DATA PROVIDED
....
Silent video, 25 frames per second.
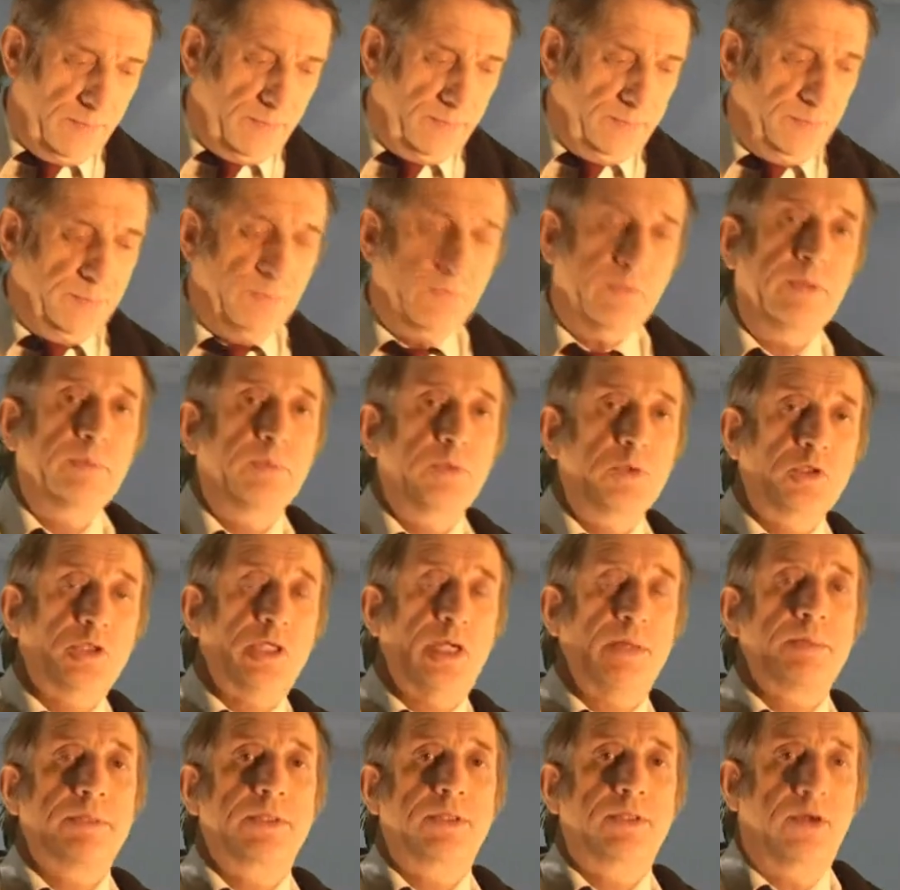When
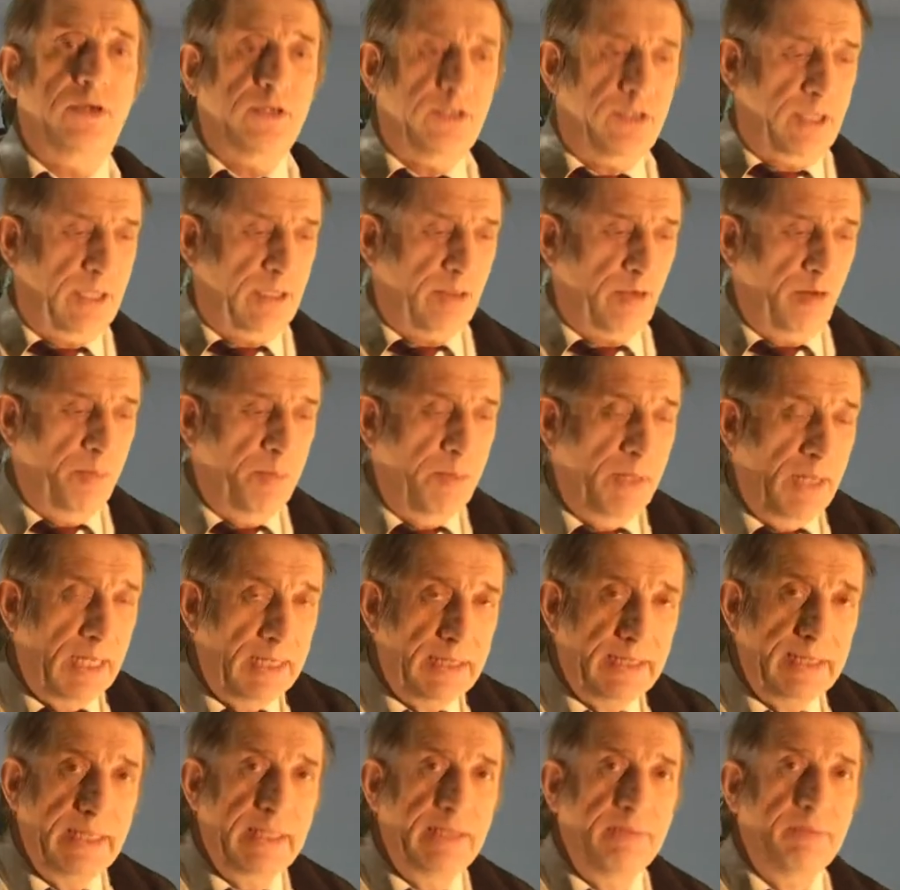Muslims start
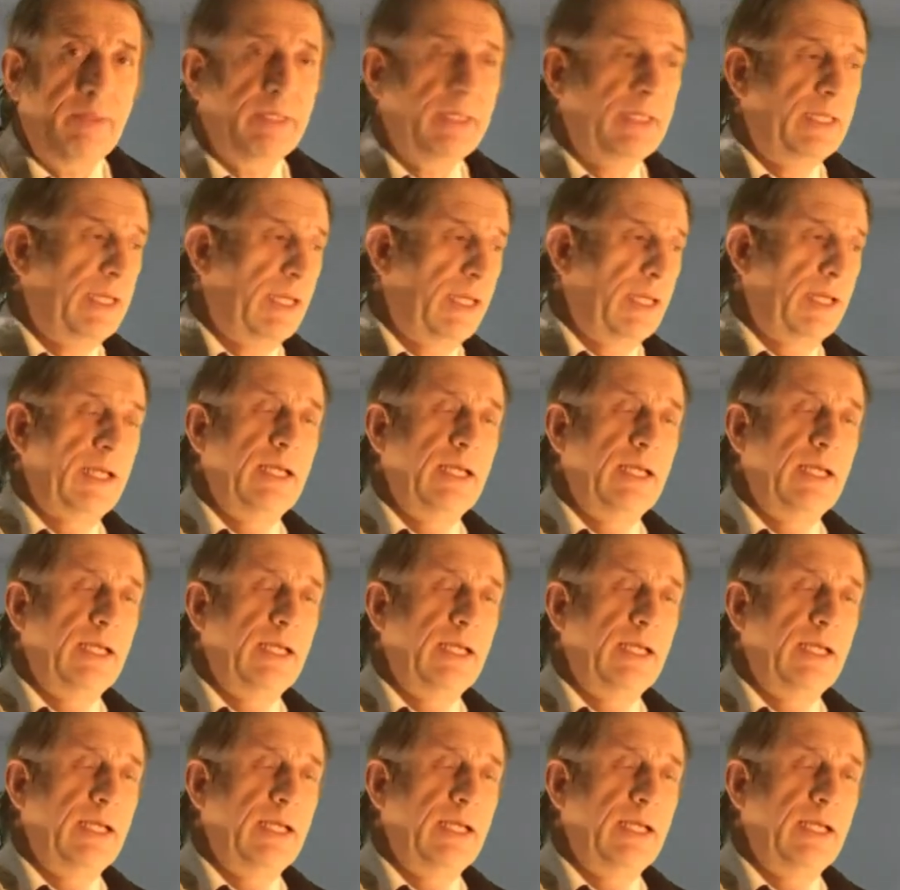cooperating with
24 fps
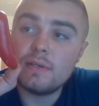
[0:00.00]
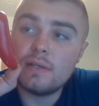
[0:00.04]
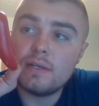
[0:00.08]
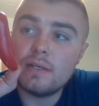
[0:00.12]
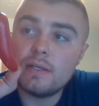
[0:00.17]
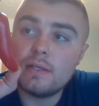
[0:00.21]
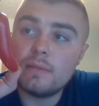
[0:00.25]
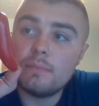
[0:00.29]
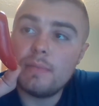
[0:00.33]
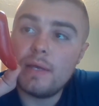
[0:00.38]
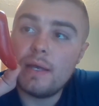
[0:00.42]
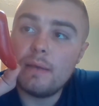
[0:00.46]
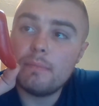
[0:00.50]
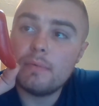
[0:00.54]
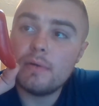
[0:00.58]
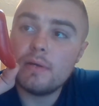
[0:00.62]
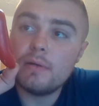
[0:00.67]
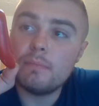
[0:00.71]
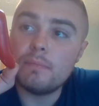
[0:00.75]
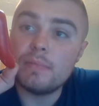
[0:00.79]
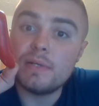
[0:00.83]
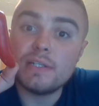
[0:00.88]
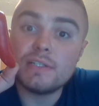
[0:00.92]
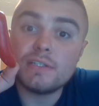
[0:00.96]
pepper,
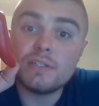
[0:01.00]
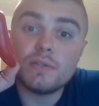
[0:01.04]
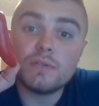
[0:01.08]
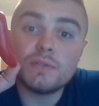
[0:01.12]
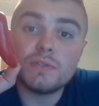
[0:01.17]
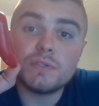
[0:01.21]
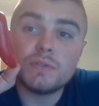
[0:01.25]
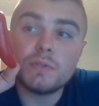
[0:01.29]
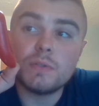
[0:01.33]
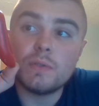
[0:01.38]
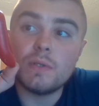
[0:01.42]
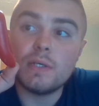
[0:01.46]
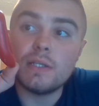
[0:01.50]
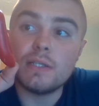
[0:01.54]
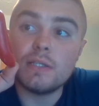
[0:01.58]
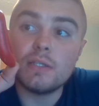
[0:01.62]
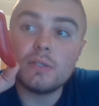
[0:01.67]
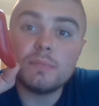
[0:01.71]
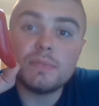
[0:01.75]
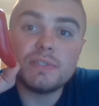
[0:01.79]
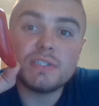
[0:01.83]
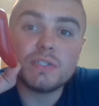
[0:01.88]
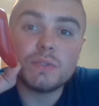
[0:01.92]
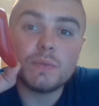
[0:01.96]
but it's also a
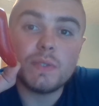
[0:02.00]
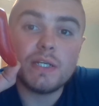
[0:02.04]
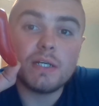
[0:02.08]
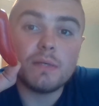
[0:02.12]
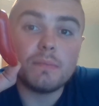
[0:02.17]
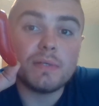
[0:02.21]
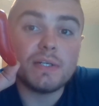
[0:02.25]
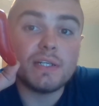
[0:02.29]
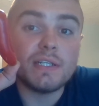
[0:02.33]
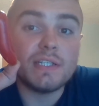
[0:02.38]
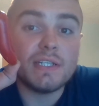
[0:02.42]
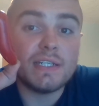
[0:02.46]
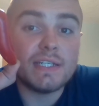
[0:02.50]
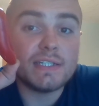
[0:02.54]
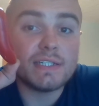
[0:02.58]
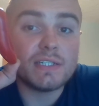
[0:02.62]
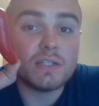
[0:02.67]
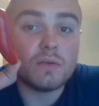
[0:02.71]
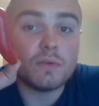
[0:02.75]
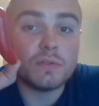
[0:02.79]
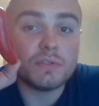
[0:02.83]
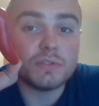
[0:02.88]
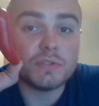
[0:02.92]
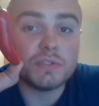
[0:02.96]
little bit sweeter, but it is
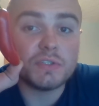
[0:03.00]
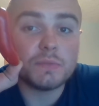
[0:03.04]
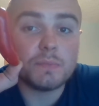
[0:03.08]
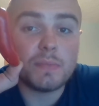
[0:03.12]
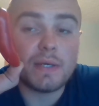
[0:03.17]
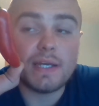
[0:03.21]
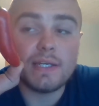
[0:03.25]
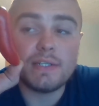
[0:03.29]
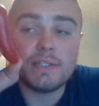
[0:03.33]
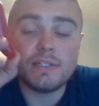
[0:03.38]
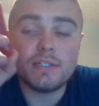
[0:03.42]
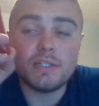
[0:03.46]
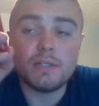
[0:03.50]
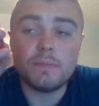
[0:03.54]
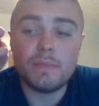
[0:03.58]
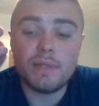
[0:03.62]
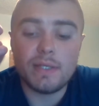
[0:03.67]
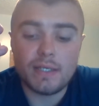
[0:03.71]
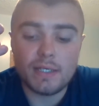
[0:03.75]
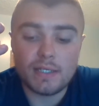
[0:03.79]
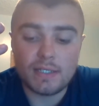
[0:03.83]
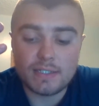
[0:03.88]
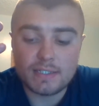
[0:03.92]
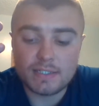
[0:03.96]
also spicier
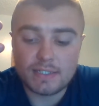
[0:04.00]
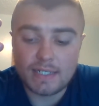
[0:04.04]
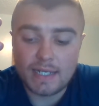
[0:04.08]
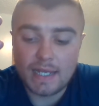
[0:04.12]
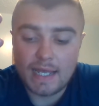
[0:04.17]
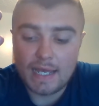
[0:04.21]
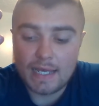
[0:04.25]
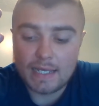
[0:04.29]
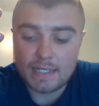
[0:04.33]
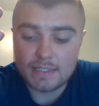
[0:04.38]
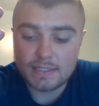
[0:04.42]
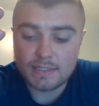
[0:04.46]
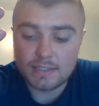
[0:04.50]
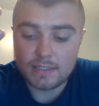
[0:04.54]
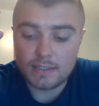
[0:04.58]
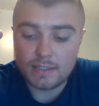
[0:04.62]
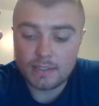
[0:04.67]
because it has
....
DESCRIPTION OF THE TASK
Print out the records in full and exactly, dropping every picture.

RESPONSE BELOW
Silent video, 25 frames per second.
When
Muslims start
cooperating with
24 fps
[0:00.00]
[0:00.04]
[0:00.08]
[0:00.12]
[0:00.17]
[0:00.21]
[0:00.25]
[0:00.29]
[0:00.33]
[0:00.38]
[0:00.42]
[0:00.46]
[0:00.50]
[0:00.54]
[0:00.58]
[0:00.62]
[0:00.67]
[0:00.71]
[0:00.75]
[0:00.79]
[0:00.83]
[0:00.88]
[0:00.92]
[0:00.96]
pepper,
[0:01.00]
[0:01.04]
[0:01.08]
[0:01.12]
[0:01.17]
[0:01.21]
[0:01.25]
[0:01.29]
[0:01.33]
[0:01.38]
[0:01.42]
[0:01.46]
[0:01.50]
[0:01.54]
[0:01.58]
[0:01.62]
[0:01.67]
[0:01.71]
[0:01.75]
[0:01.79]
[0:01.83]
[0:01.88]
[0:01.92]
[0:01.96]
but it's also a
[0:02.00]
[0:02.04]
[0:02.08]
[0:02.12]
[0:02.17]
[0:02.21]
[0:02.25]
[0:02.29]
[0:02.33]
[0:02.38]
[0:02.42]
[0:02.46]
[0:02.50]
[0:02.54]
[0:02.58]
[0:02.62]
[0:02.67]
[0:02.71]
[0:02.75]
[0:02.79]
[0:02.83]
[0:02.88]
[0:02.92]
[0:02.96]
little bit sweeter, but it is
[0:03.00]
[0:03.04]
[0:03.08]
[0:03.12]
[0:03.17]
[0:03.21]
[0:03.25]
[0:03.29]
[0:03.33]
[0:03.38]
[0:03.42]
[0:03.46]
[0:03.50]
[0:03.54]
[0:03.58]
[0:03.62]
[0:03.67]
[0:03.71]
[0:03.75]
[0:03.79]
[0:03.83]
[0:03.88]
[0:03.92]
[0:03.96]
also spicier
[0:04.00]
[0:04.04]
[0:04.08]
[0:04.12]
[0:04.17]
[0:04.21]
[0:04.25]
[0:04.29]
[0:04.33]
[0:04.38]
[0:04.42]
[0:04.46]
[0:04.50]
[0:04.54]
[0:04.58]
[0:04.62]
[0:04.67]
because it has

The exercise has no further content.